Mattias Ekholm holds the honor of being the longest rumored Predators player to be available for trade. Reports came out early in 2023 that David Poile had put out notice that Ekholm was available. The Predators’ improved play for the few weeks following quieted the noise but any talk among NHL insiders of Nashville becoming a seller has started with Mattias Ekholm. Now, trading Ekholm would be difficult as his contract has 3 more seasons at almost $19M remaining. However, of this group, he probably also has the most value to a contending team. I look at Edmonton as a possibility if they can’t work out an Erik Karlsson trade. If the Predators bring back Tyson Barrie and Jesse Puljujarvi the salaries balance then it’s just what other picks or prospects the Oilers would need to include. For what it’s worth, I do not believe David Poile wants to trade Ekholm and I doubt he would do so without Ekholm’s approval (even though there is no contractual trade protection) but moving him would bring back significant assets plus open a lot of cap space.

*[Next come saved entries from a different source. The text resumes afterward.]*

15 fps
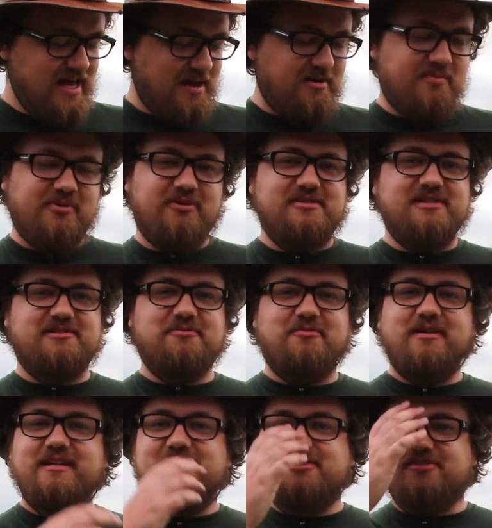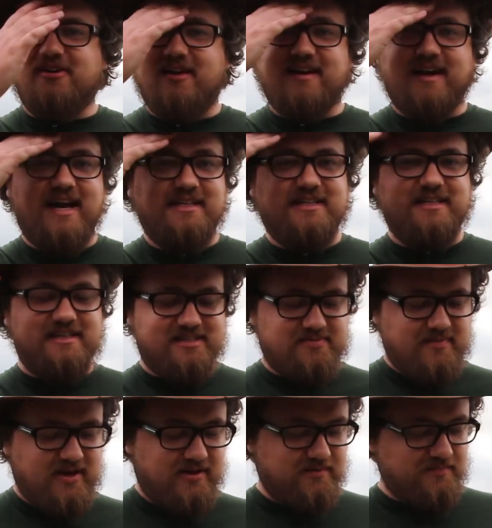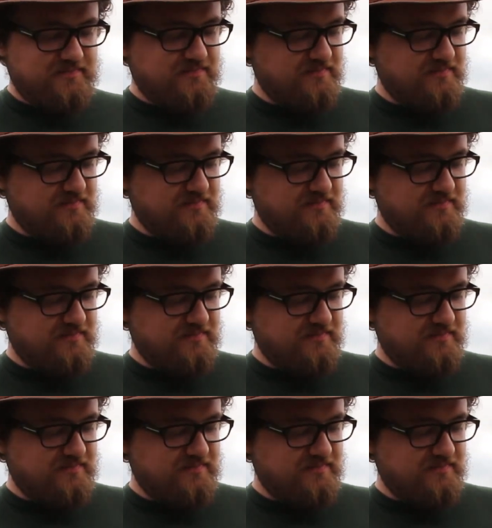It produces a really strong oniony smell.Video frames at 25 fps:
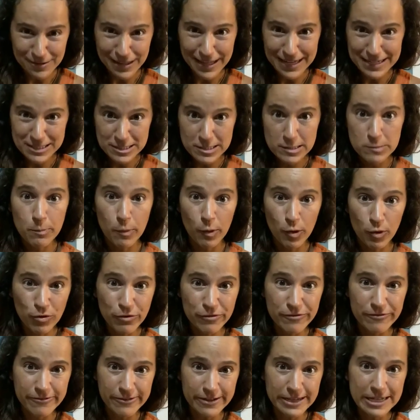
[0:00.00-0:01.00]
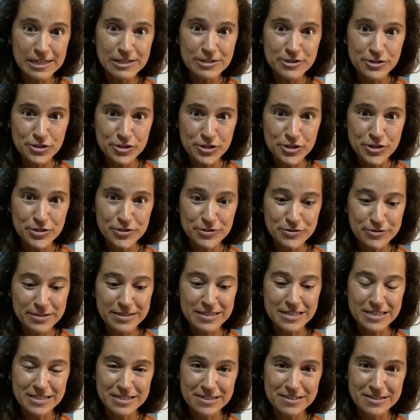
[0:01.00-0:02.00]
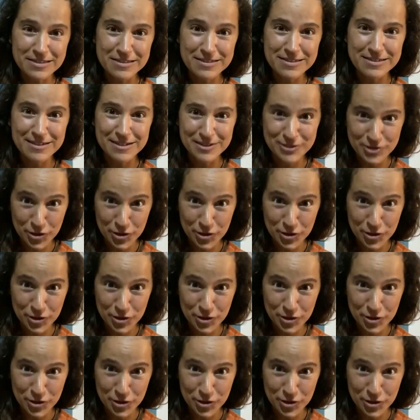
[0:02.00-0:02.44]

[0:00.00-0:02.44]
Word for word: like spoon feed you this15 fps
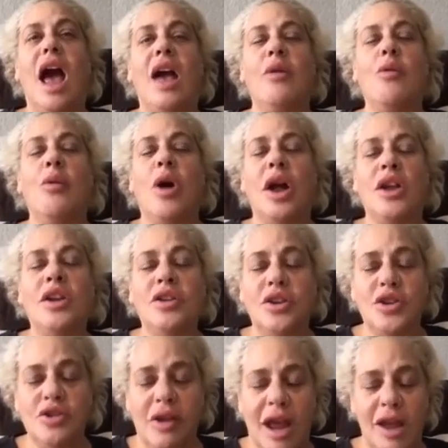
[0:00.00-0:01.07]
I want you
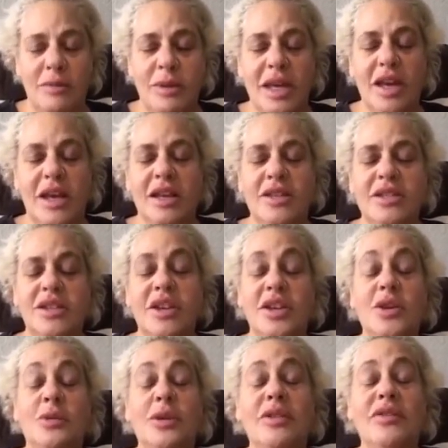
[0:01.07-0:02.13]
to try because
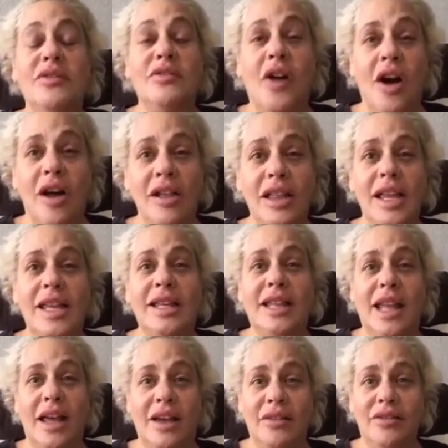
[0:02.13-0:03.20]
you will fall
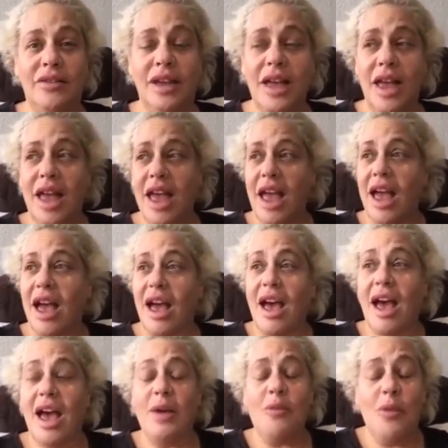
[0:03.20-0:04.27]
in love.
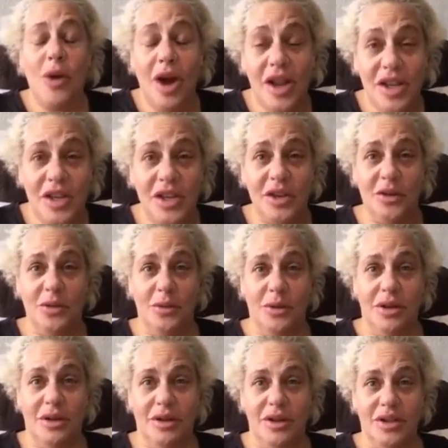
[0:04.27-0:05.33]
I want
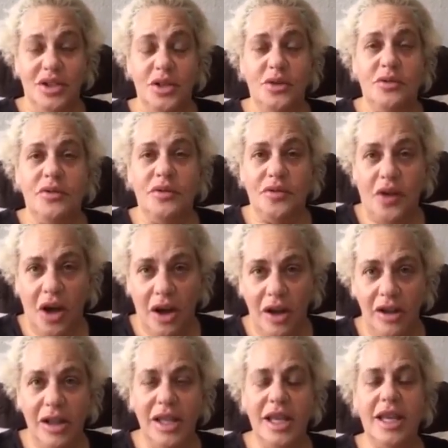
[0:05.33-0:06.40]
you to
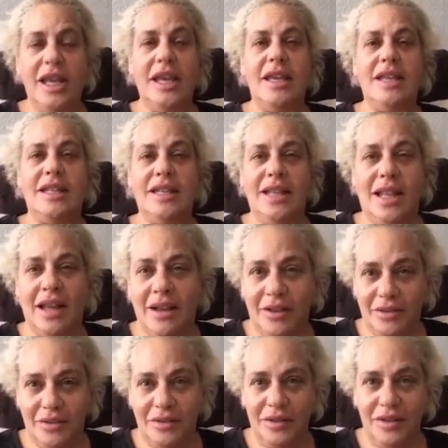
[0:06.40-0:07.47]
fall in
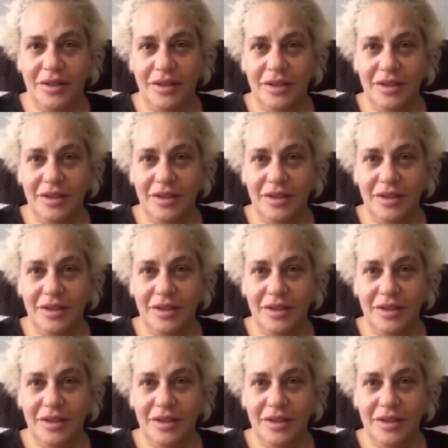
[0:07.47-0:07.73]
love.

- With Horvat, Tarasenko and O’Reilly off the market, I wonder if the Canes would look to bring back Niederreiter if they lose out on Timo Meier.
- There’s a lot of discourse around trading goaltender Juuse Saros. Unquestionably he would garner a huge trade return and I do think trading him is inevitable. However, I think that’s a summer move around the draft when more of a bidding war could be generated.
- Unless a team is willing to overpay for Tanner Jeannot’s physicality I don’t think trading him now makes much sense. He will still be cheap next season so give him an offseason to find his offensive game, potentially with a new coach.
- Kevin Lankinen might be a sneaky trade asset if a contending team gets an injury among their goalies. Lankinen has been very good this year and if nothing else could garner an extra decent pick or two.
With just under two weeks to go until the deadline, it will be fascinating to see just how committed the Predators front office is to changing the course of the franchise. Looking at it from the fanbase’s perspective there is a strong desire just to see a clear plan being laid out that isn’t grounded in the ghosts of 2017. With a promising prospect group on the rise, there is an opportunity to lay the groundwork for a revamped roster that opens a new window of contention. If nothing else, get on the boat and enjoy the ride!